BEGIN Data to process
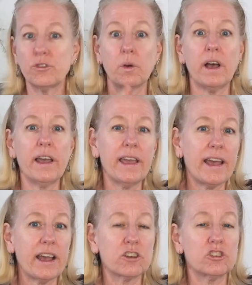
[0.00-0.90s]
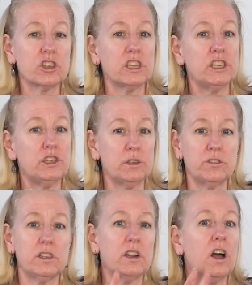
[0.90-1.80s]
So I actually
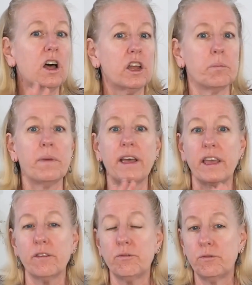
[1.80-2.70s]
used it on my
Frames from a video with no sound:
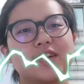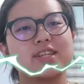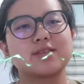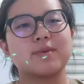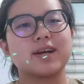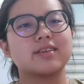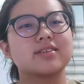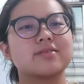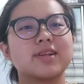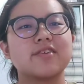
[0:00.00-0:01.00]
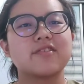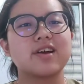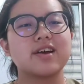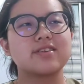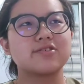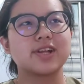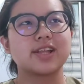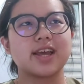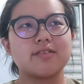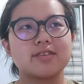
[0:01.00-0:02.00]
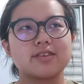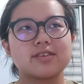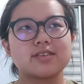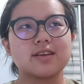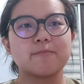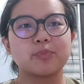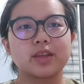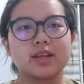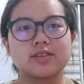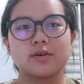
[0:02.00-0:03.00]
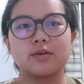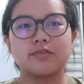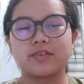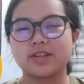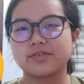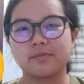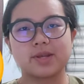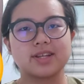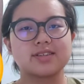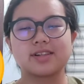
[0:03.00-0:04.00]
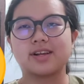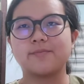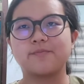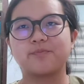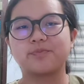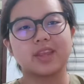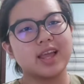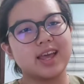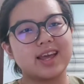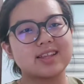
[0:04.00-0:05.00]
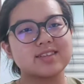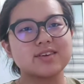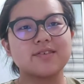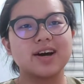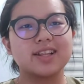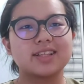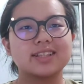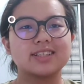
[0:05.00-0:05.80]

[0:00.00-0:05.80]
fake smiles whenever Ezra encounters his old friends from tennis club, and so on.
END Data to process
Reproduce all entries exactly. Pictures do not belong in the copy.

▶ _Answer below_
[0.00-0.90s]
[0.90-1.80s]
So I actually
[1.80-2.70s]
used it on my
Frames from a video with no sound:
[0:00.00-0:01.00]
[0:01.00-0:02.00]
[0:02.00-0:03.00]
[0:03.00-0:04.00]
[0:04.00-0:05.00]
[0:05.00-0:05.80]

[0:00.00-0:05.80]
fake smiles whenever Ezra encounters his old friends from tennis club, and so on.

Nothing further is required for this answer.